Information:
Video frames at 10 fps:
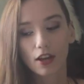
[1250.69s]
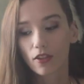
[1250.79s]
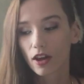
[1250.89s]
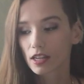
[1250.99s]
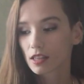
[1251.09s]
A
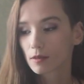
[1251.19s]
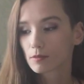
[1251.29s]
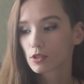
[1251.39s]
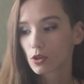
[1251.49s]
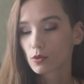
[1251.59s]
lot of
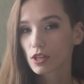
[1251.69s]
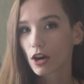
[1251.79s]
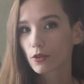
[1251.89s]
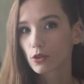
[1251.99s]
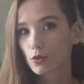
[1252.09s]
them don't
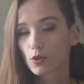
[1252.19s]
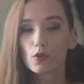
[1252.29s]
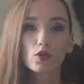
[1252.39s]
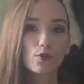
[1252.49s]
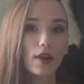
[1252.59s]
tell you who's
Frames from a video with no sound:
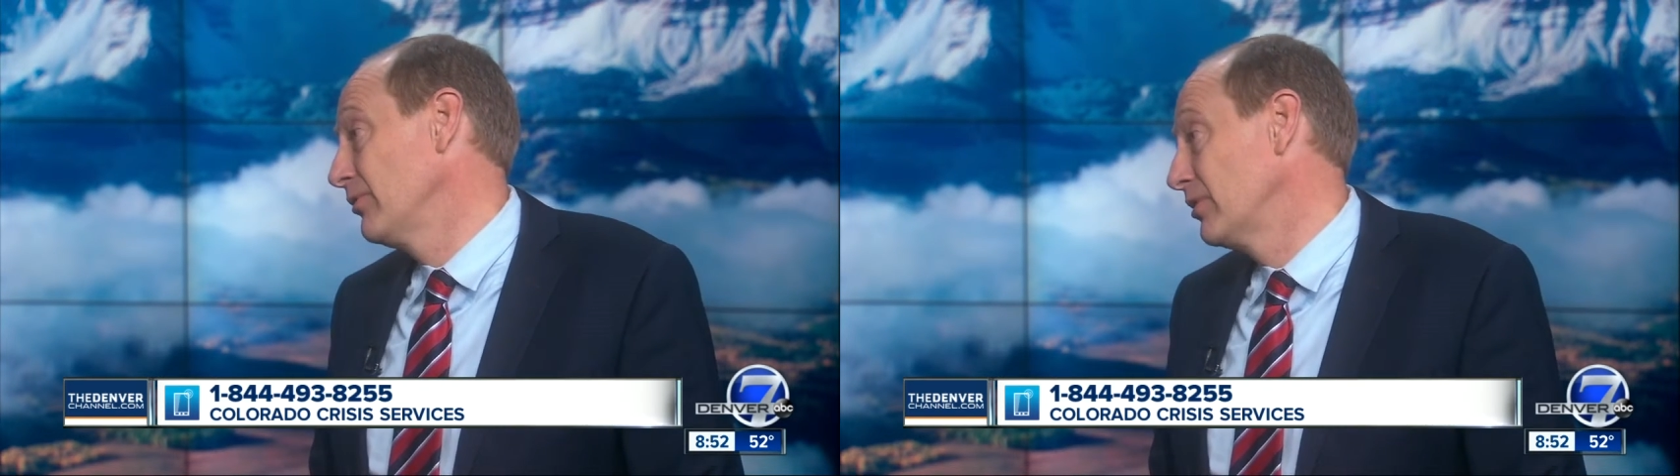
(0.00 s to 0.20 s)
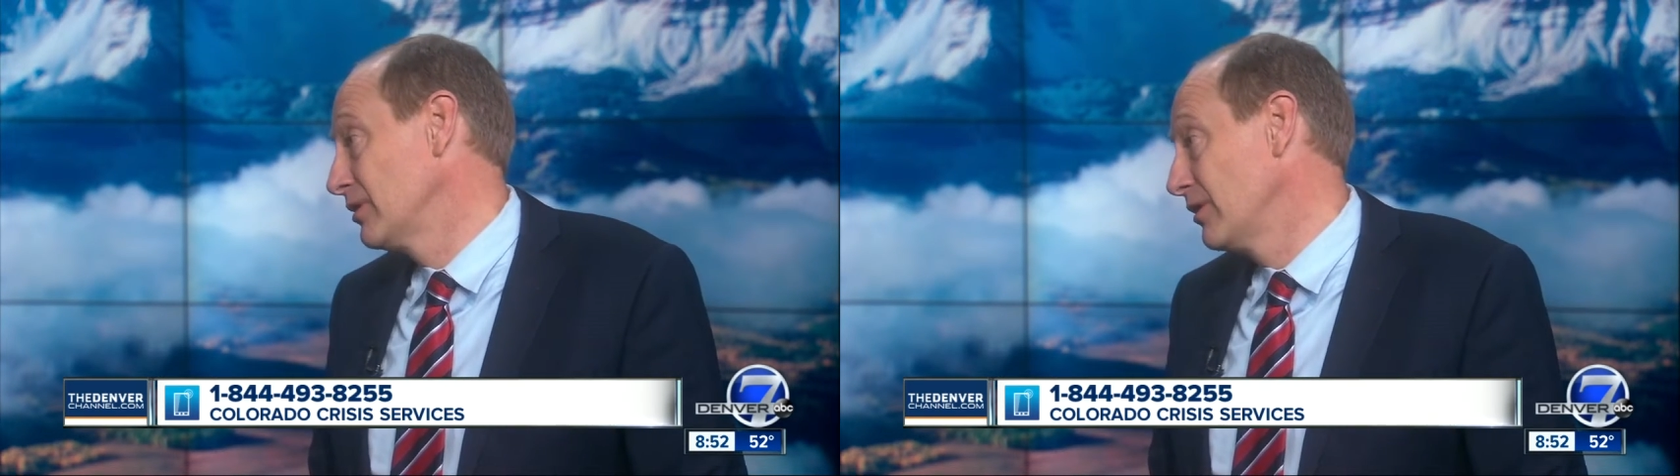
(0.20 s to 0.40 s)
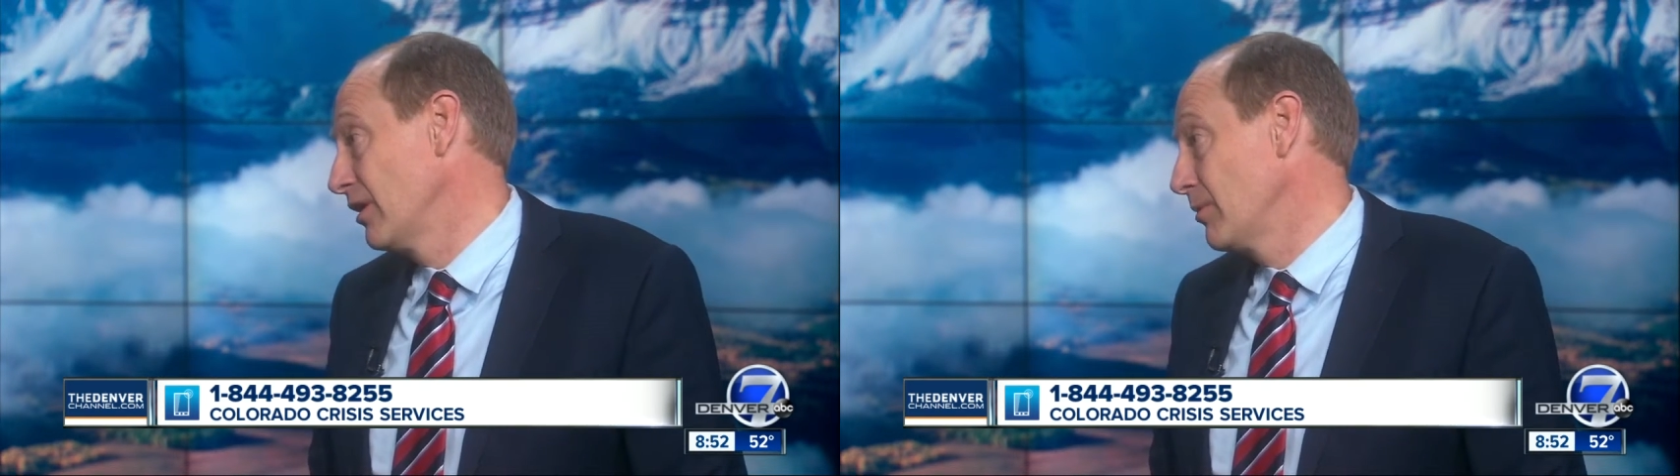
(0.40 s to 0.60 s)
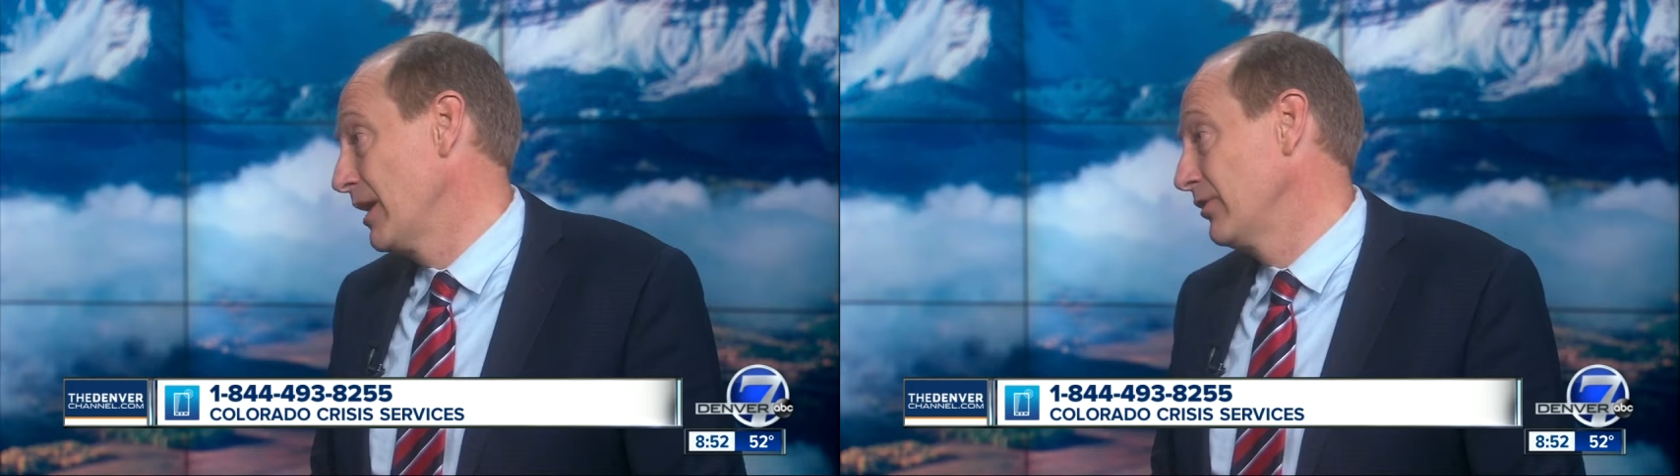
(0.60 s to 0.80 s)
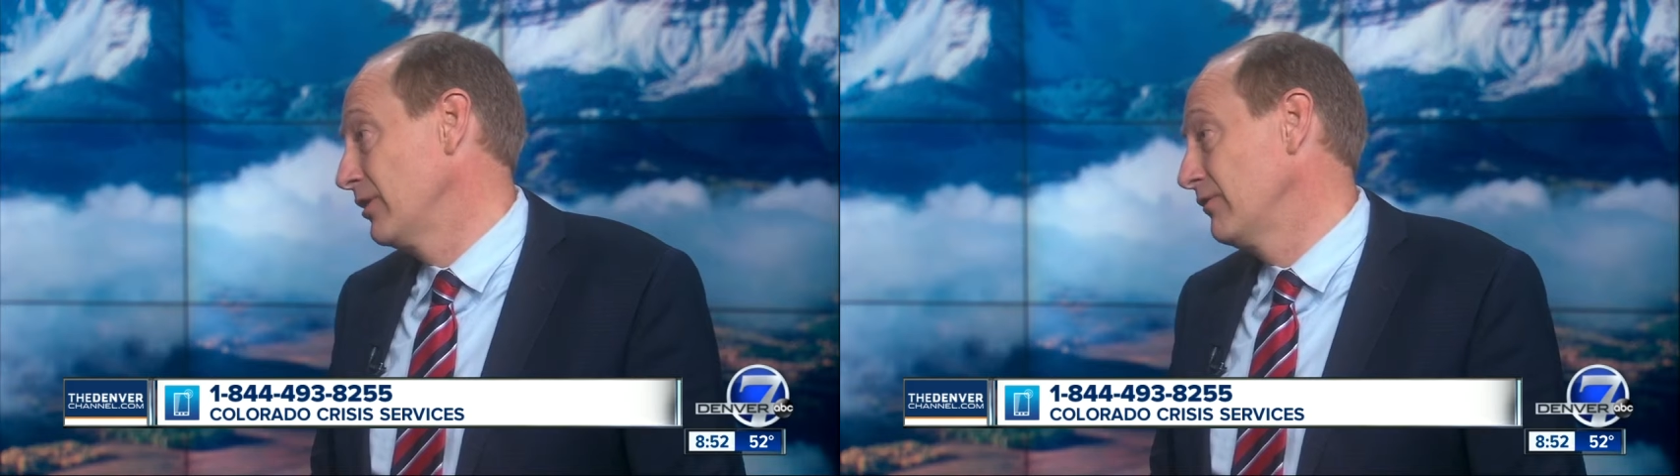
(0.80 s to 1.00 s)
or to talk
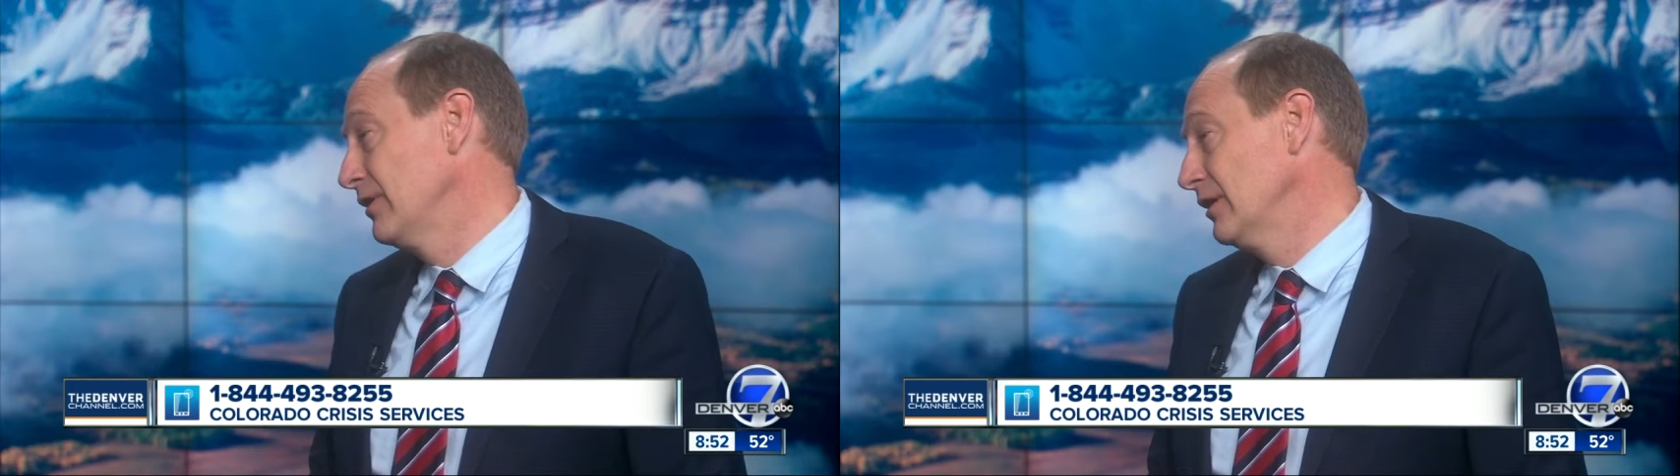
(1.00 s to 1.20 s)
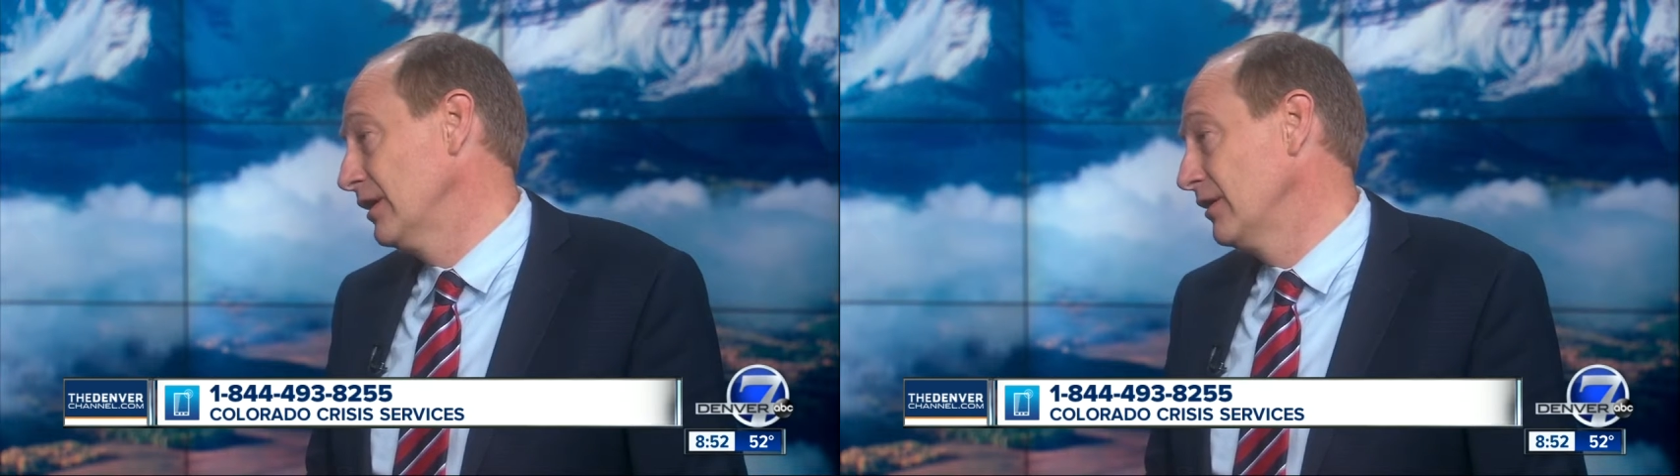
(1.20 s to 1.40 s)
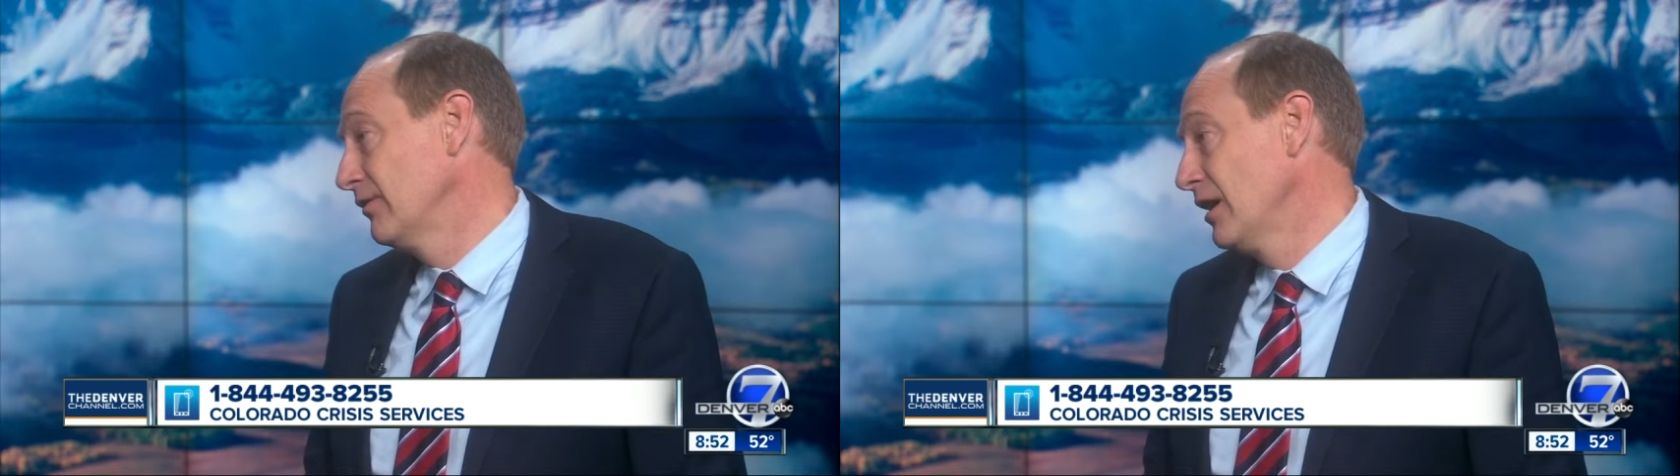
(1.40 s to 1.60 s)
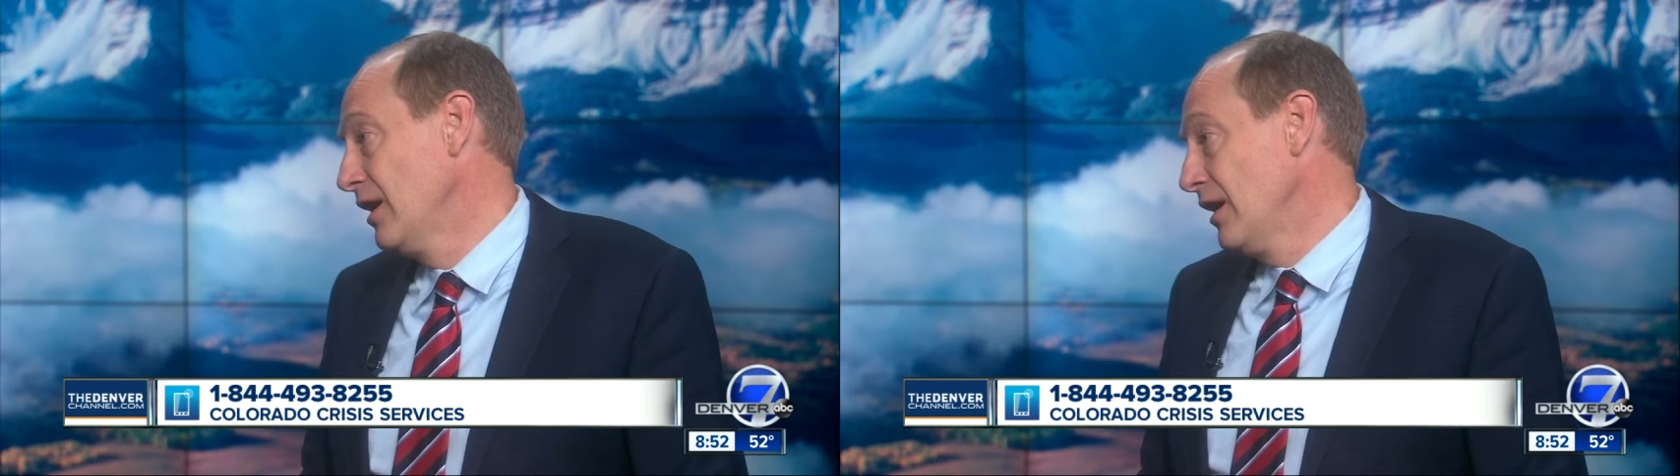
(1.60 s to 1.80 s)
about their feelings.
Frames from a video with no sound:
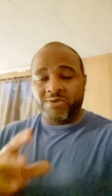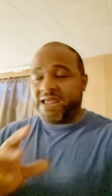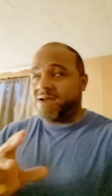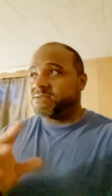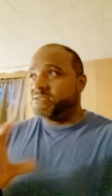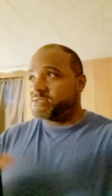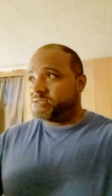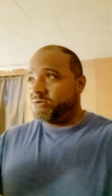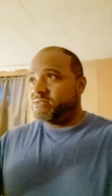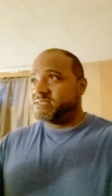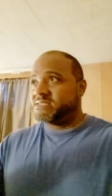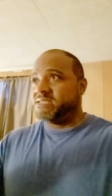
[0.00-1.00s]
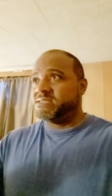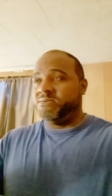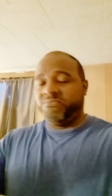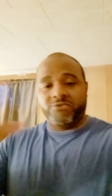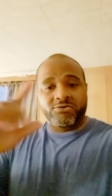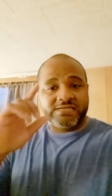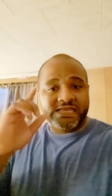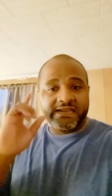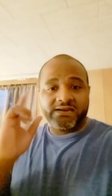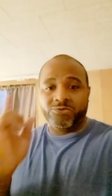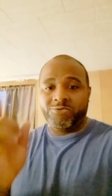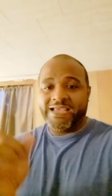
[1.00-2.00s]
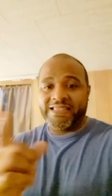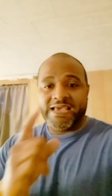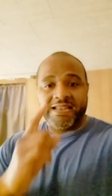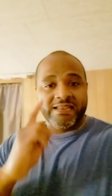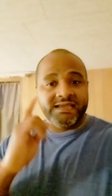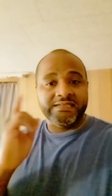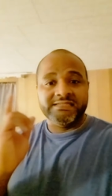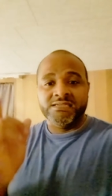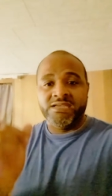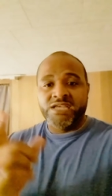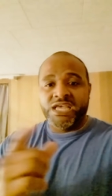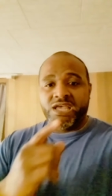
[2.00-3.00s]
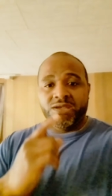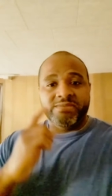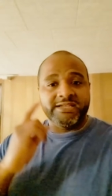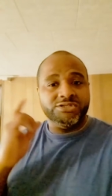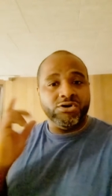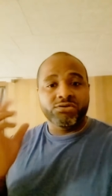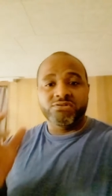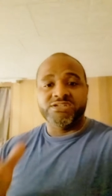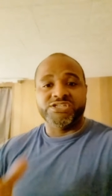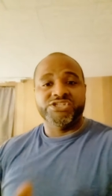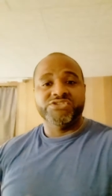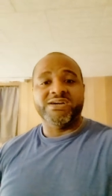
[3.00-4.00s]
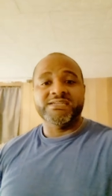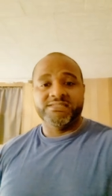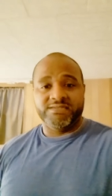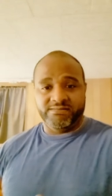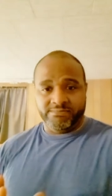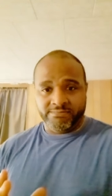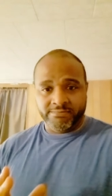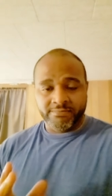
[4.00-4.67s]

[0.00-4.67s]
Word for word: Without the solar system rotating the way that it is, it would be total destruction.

Work order:
Please repeat the records above exactly, omitting any pictures they contain.

Written response:
Video frames at 10 fps:
[1250.69s]
[1250.79s]
[1250.89s]
[1250.99s]
[1251.09s]
A
[1251.19s]
[1251.29s]
[1251.39s]
[1251.49s]
[1251.59s]
lot of
[1251.69s]
[1251.79s]
[1251.89s]
[1251.99s]
[1252.09s]
them don't
[1252.19s]
[1252.29s]
[1252.39s]
[1252.49s]
[1252.59s]
tell you who's
Frames from a video with no sound:
(0.00 s to 0.20 s)
(0.20 s to 0.40 s)
(0.40 s to 0.60 s)
(0.60 s to 0.80 s)
(0.80 s to 1.00 s)
or to talk
(1.00 s to 1.20 s)
(1.20 s to 1.40 s)
(1.40 s to 1.60 s)
(1.60 s to 1.80 s)
about their feelings.
Frames from a video with no sound:
[0.00-1.00s]
[1.00-2.00s]
[2.00-3.00s]
[3.00-4.00s]
[4.00-4.67s]

[0.00-4.67s]
Word for word: Without the solar system rotating the way that it is, it would be total destruction.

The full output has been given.